Wondering about funeral etiquette and who should be in the receiving line at the wake is something many people question.

Traditionally it includes members of the immediate family, which means a spouse, children, and depending on the age of the one who died, grandchildren. Siblings are frequently included at their own choosing. This may depend on personal circumstances. For example, if a man dies and has a surviving spouse but no children, siblings will likely be part of the receiving line. This is also the case with a wife's family. Without children to support her, a wife may want some of her family with her in the line.

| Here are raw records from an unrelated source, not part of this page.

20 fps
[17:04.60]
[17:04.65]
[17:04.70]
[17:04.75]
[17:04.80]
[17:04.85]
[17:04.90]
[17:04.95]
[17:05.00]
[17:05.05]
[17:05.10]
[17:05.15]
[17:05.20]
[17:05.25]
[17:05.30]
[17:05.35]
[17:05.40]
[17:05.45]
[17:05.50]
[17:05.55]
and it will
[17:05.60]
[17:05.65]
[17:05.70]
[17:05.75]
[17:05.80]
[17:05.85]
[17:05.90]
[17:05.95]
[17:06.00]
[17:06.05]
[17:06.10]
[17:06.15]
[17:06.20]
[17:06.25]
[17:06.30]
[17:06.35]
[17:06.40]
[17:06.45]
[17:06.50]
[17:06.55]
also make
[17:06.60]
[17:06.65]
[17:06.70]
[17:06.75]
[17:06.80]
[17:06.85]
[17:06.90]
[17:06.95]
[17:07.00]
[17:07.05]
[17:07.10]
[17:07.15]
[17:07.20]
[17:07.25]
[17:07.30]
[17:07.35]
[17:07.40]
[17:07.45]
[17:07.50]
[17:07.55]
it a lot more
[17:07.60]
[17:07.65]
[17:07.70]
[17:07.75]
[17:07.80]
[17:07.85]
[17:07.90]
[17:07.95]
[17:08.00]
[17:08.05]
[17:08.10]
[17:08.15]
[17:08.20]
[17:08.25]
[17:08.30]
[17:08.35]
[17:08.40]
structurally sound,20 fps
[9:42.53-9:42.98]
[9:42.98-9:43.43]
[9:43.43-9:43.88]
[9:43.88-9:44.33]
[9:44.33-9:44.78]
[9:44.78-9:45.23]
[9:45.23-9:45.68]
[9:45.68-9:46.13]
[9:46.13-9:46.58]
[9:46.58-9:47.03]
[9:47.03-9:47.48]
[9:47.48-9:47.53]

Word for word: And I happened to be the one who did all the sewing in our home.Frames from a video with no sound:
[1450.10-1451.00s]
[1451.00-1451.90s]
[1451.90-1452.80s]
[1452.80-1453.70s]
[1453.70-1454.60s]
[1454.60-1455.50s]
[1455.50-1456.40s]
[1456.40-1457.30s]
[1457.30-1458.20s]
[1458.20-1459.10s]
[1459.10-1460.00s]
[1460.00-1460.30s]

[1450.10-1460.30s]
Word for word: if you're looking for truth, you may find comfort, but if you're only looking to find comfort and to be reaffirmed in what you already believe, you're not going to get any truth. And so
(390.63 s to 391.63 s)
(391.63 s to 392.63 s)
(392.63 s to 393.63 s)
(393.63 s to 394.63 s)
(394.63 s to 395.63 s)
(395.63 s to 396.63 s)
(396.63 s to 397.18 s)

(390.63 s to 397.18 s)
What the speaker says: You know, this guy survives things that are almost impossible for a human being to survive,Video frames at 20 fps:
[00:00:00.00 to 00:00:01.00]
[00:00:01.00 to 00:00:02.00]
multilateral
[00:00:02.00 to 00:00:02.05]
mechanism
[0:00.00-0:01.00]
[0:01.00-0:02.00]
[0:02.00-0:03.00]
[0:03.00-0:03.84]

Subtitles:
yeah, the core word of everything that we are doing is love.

A spouse in most cases, has the authority to make the decision of who will be in the receiving line. Hopefully, she will give proper consideration to the feelings of other family members. If for some reason, she chooses not to include her husband's family, suggest that there can be two lines. The second one will have those not in the first one, such as his siblings. This is commonly done with the second line on the other side of the room if space allows, or in another area of the room. Sometimes this happens naturally but not in a formal line because family members tend to gravitate to those they know best, which would be the deceased's siblings, nieces, nephews, and others, so they usually are sitting together or standing together. People who come to the wake who maybe didn't know the wife or her family but know the siblings will be able to approach them easily.

This is a good question. When someone dies, everyone who had some relationship with the deceased, grieves and deserves to have that acknowledged.